#### Information

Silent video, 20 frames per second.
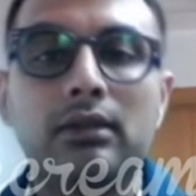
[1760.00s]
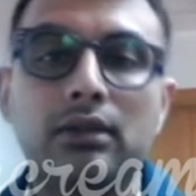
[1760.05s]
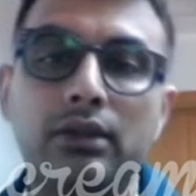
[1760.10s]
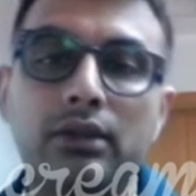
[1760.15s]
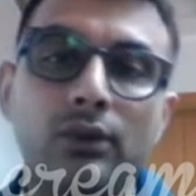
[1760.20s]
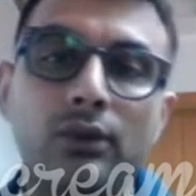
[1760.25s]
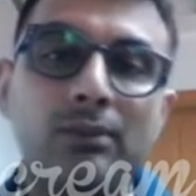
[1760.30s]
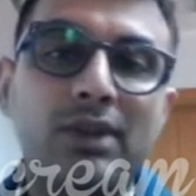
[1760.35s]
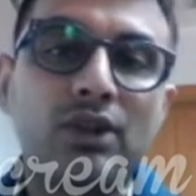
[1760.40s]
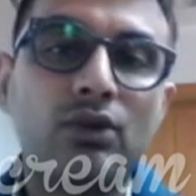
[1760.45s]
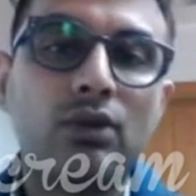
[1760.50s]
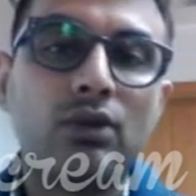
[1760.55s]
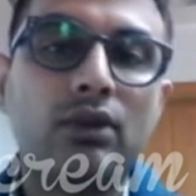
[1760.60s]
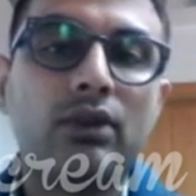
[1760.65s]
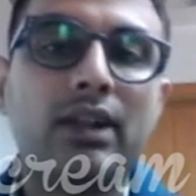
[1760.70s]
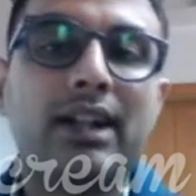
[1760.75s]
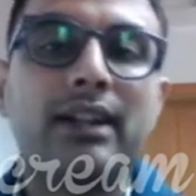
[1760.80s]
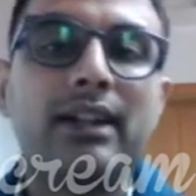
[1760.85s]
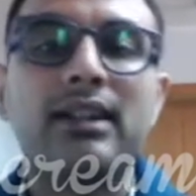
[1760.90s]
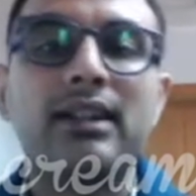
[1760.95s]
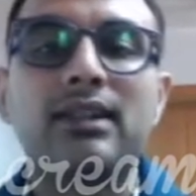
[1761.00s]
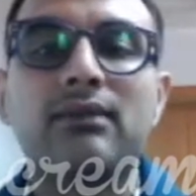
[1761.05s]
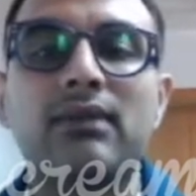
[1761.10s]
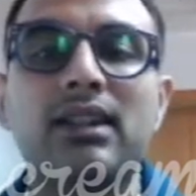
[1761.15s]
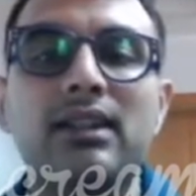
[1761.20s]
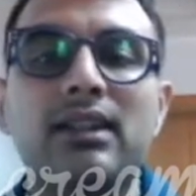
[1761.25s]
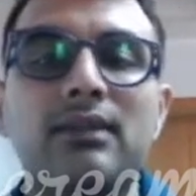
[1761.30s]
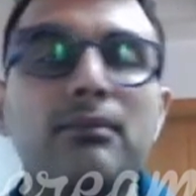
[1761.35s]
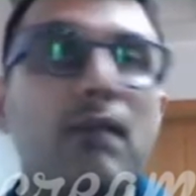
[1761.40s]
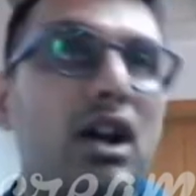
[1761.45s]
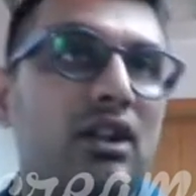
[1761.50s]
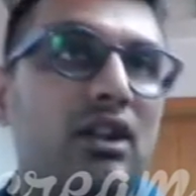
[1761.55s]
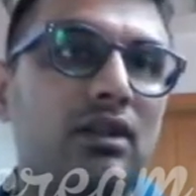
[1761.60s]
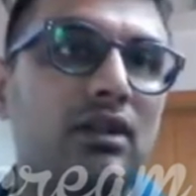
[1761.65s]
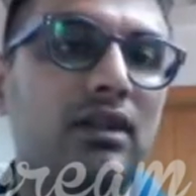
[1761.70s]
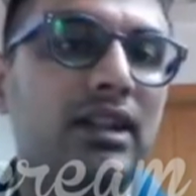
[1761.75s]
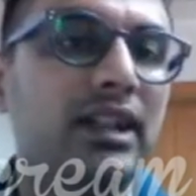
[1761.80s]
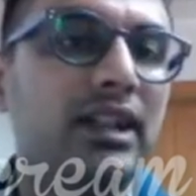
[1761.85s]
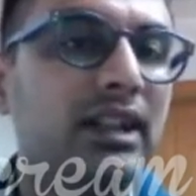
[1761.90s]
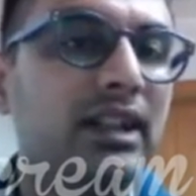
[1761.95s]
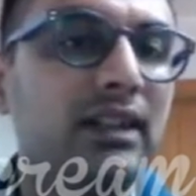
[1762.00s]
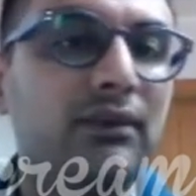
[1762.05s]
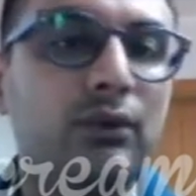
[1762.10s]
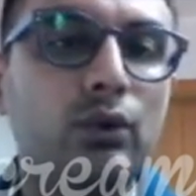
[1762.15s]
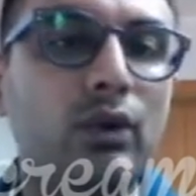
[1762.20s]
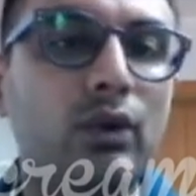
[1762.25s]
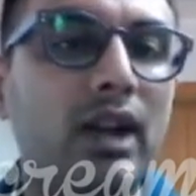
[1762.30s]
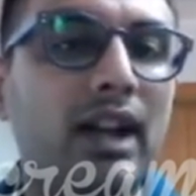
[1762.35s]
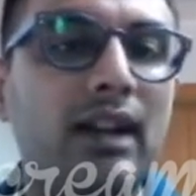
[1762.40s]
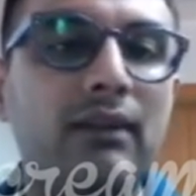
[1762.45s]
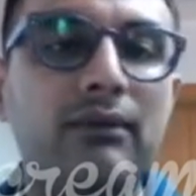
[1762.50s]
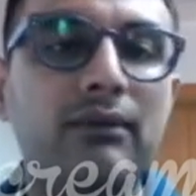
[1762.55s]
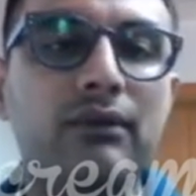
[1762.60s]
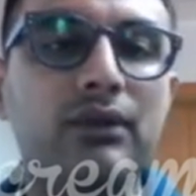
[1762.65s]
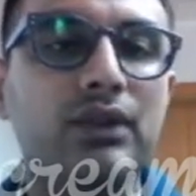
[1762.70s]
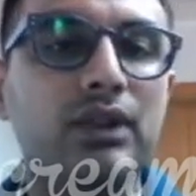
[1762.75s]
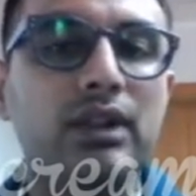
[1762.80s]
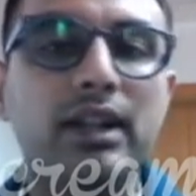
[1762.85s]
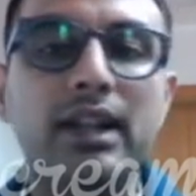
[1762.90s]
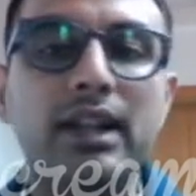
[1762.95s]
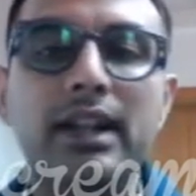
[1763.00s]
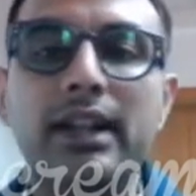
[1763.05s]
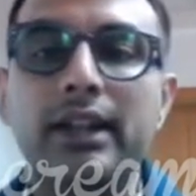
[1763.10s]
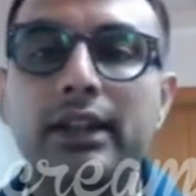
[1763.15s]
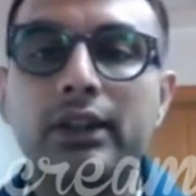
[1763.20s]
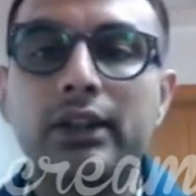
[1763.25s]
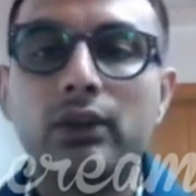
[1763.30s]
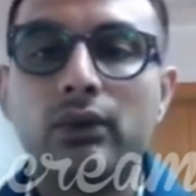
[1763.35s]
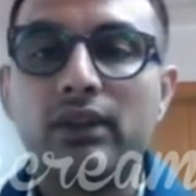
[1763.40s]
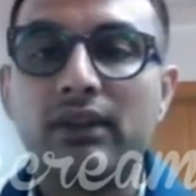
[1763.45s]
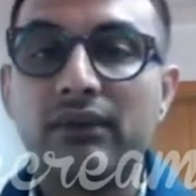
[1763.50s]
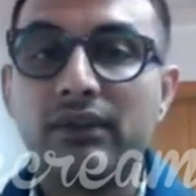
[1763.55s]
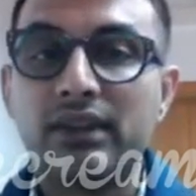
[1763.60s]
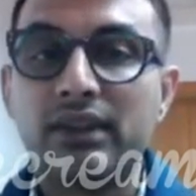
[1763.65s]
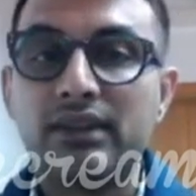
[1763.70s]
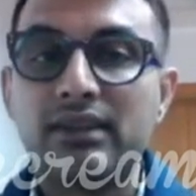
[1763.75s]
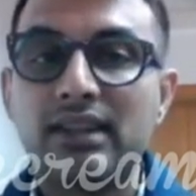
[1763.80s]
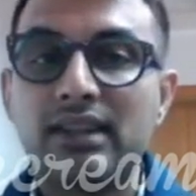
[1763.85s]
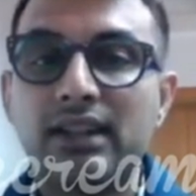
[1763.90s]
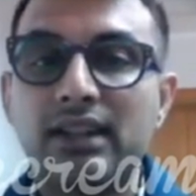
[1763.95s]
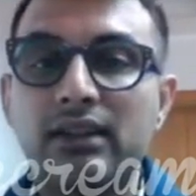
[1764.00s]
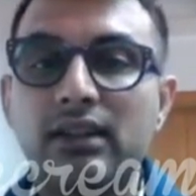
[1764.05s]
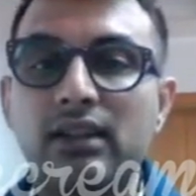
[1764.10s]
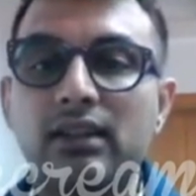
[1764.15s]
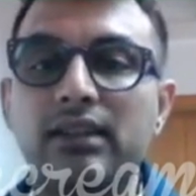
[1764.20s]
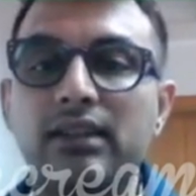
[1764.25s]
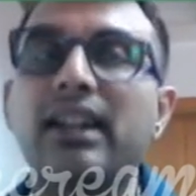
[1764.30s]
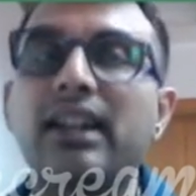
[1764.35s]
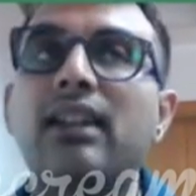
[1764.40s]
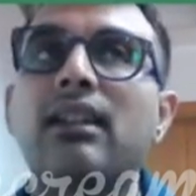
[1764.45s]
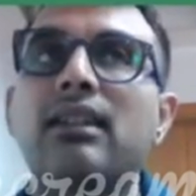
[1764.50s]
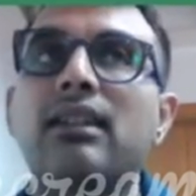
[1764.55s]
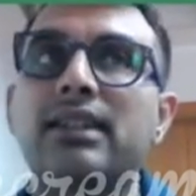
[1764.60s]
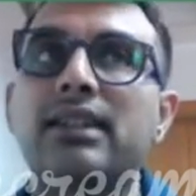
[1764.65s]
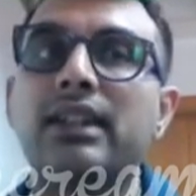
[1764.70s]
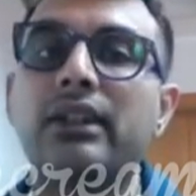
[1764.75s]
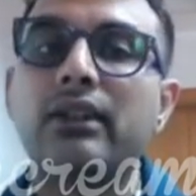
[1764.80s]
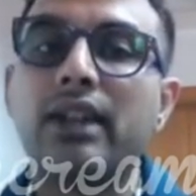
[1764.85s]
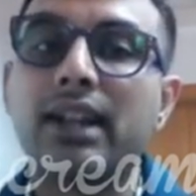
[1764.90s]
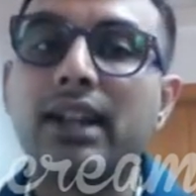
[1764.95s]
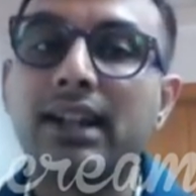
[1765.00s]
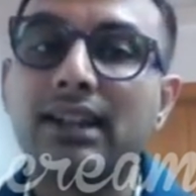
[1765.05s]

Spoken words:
your bachelor and as well as master degree. If you have your reference letter, they are asking direct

########

Repeat every line above exactly, but omit all images.

(Response to this exercise)
Silent video, 20 frames per second.
[1760.00s]
[1760.05s]
[1760.10s]
[1760.15s]
[1760.20s]
[1760.25s]
[1760.30s]
[1760.35s]
[1760.40s]
[1760.45s]
[1760.50s]
[1760.55s]
[1760.60s]
[1760.65s]
[1760.70s]
[1760.75s]
[1760.80s]
[1760.85s]
[1760.90s]
[1760.95s]
[1761.00s]
[1761.05s]
[1761.10s]
[1761.15s]
[1761.20s]
[1761.25s]
[1761.30s]
[1761.35s]
[1761.40s]
[1761.45s]
[1761.50s]
[1761.55s]
[1761.60s]
[1761.65s]
[1761.70s]
[1761.75s]
[1761.80s]
[1761.85s]
[1761.90s]
[1761.95s]
[1762.00s]
[1762.05s]
[1762.10s]
[1762.15s]
[1762.20s]
[1762.25s]
[1762.30s]
[1762.35s]
[1762.40s]
[1762.45s]
[1762.50s]
[1762.55s]
[1762.60s]
[1762.65s]
[1762.70s]
[1762.75s]
[1762.80s]
[1762.85s]
[1762.90s]
[1762.95s]
[1763.00s]
[1763.05s]
[1763.10s]
[1763.15s]
[1763.20s]
[1763.25s]
[1763.30s]
[1763.35s]
[1763.40s]
[1763.45s]
[1763.50s]
[1763.55s]
[1763.60s]
[1763.65s]
[1763.70s]
[1763.75s]
[1763.80s]
[1763.85s]
[1763.90s]
[1763.95s]
[1764.00s]
[1764.05s]
[1764.10s]
[1764.15s]
[1764.20s]
[1764.25s]
[1764.30s]
[1764.35s]
[1764.40s]
[1764.45s]
[1764.50s]
[1764.55s]
[1764.60s]
[1764.65s]
[1764.70s]
[1764.75s]
[1764.80s]
[1764.85s]
[1764.90s]
[1764.95s]
[1765.00s]
[1765.05s]

Spoken words:
your bachelor and as well as master degree. If you have your reference letter, they are asking direct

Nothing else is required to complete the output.